— RECORDS SHOWN —

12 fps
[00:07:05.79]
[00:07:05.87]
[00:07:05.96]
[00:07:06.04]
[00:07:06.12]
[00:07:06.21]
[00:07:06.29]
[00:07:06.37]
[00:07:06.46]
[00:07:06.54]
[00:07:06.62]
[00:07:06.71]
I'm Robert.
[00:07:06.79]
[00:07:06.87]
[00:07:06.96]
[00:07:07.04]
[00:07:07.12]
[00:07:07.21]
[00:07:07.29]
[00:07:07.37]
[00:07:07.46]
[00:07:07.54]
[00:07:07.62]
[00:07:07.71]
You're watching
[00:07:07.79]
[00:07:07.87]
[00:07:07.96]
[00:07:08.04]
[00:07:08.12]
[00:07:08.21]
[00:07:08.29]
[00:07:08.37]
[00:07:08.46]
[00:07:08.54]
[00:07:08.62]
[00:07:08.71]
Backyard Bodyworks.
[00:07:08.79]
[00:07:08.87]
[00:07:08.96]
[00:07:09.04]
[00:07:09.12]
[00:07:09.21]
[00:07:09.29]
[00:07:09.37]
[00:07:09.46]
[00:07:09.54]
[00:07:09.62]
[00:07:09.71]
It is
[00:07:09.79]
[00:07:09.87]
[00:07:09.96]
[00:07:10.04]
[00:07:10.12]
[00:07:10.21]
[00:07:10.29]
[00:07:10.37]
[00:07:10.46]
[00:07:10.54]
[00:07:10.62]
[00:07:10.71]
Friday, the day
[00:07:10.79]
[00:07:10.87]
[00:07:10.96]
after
---
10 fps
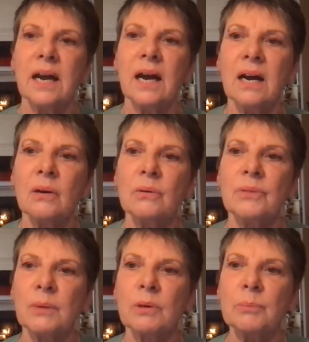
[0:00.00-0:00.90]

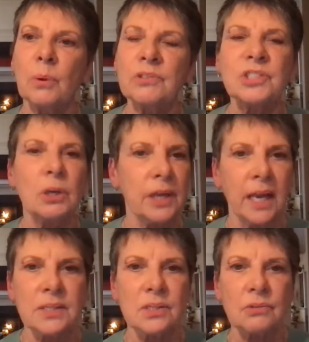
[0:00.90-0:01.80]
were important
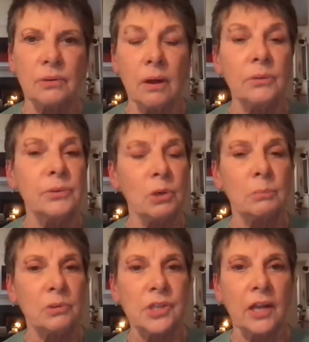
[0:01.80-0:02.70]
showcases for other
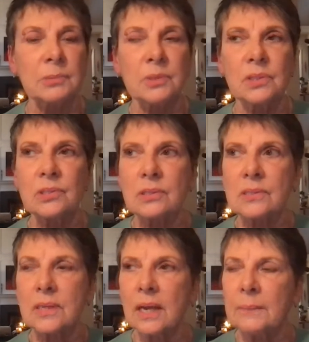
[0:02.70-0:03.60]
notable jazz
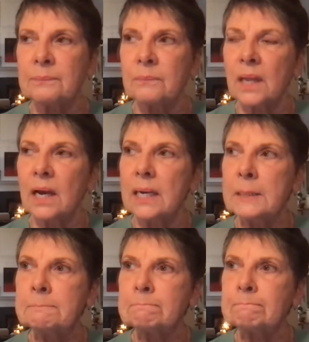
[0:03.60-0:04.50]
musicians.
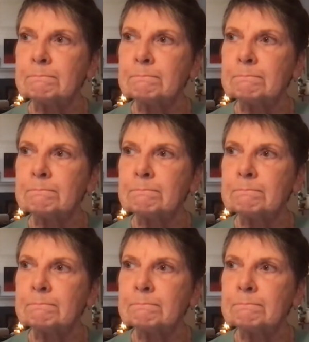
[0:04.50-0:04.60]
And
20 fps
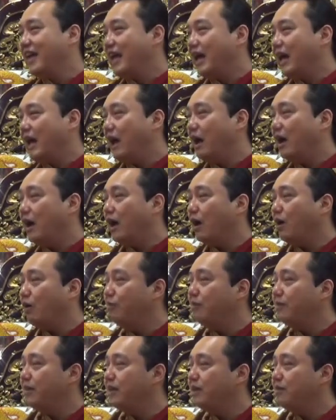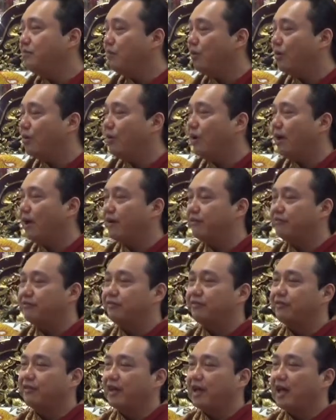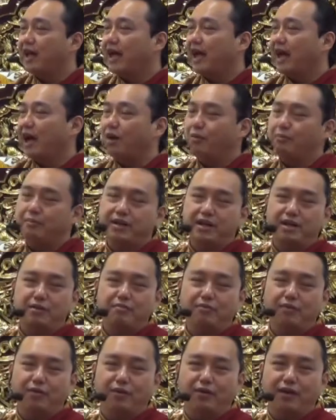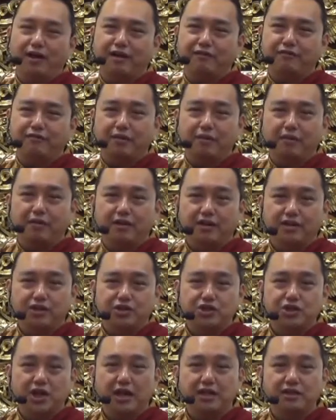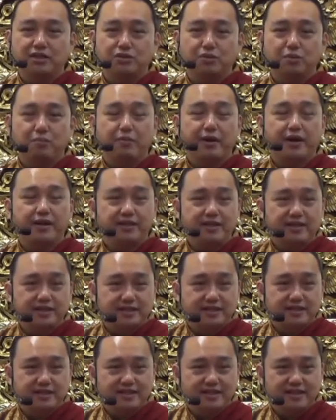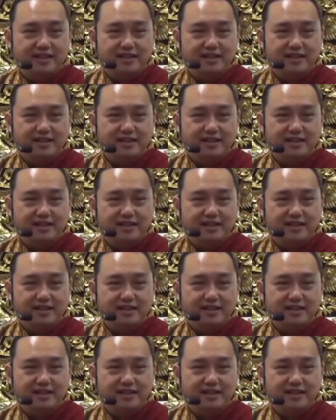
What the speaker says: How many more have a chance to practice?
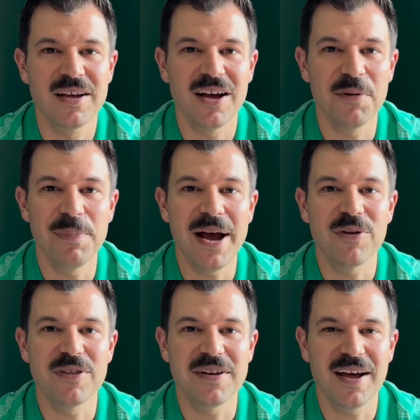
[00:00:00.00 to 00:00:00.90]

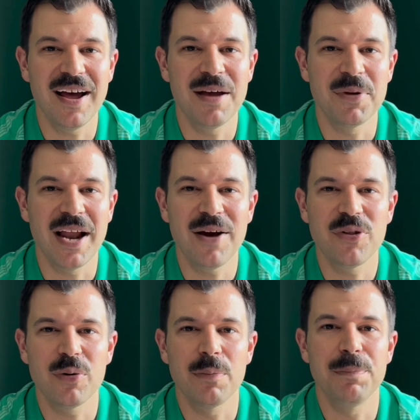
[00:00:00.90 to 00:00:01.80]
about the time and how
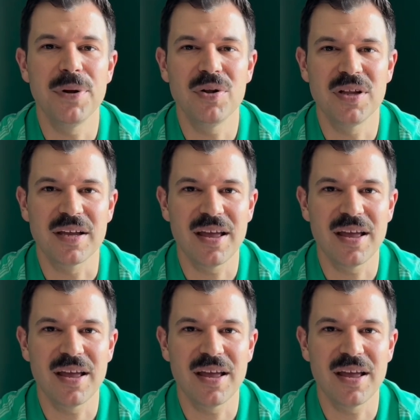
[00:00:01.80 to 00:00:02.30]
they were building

— GOAL OF THE EXERCISE —
From the records above, transcribe without alteration every line from the one with "[00:07:07.04]" to the one with "[00:07:10.21]", inclusive.

— TASK ANSWER —
[00:07:07.04]
[00:07:07.12]
[00:07:07.21]
[00:07:07.29]
[00:07:07.37]
[00:07:07.46]
[00:07:07.54]
[00:07:07.62]
[00:07:07.71]
You're watching
[00:07:07.79]
[00:07:07.87]
[00:07:07.96]
[00:07:08.04]
[00:07:08.12]
[00:07:08.21]
[00:07:08.29]
[00:07:08.37]
[00:07:08.46]
[00:07:08.54]
[00:07:08.62]
[00:07:08.71]
Backyard Bodyworks.
[00:07:08.79]
[00:07:08.87]
[00:07:08.96]
[00:07:09.04]
[00:07:09.12]
[00:07:09.21]
[00:07:09.29]
[00:07:09.37]
[00:07:09.46]
[00:07:09.54]
[00:07:09.62]
[00:07:09.71]
It is
[00:07:09.79]
[00:07:09.87]
[00:07:09.96]
[00:07:10.04]
[00:07:10.12]
[00:07:10.21]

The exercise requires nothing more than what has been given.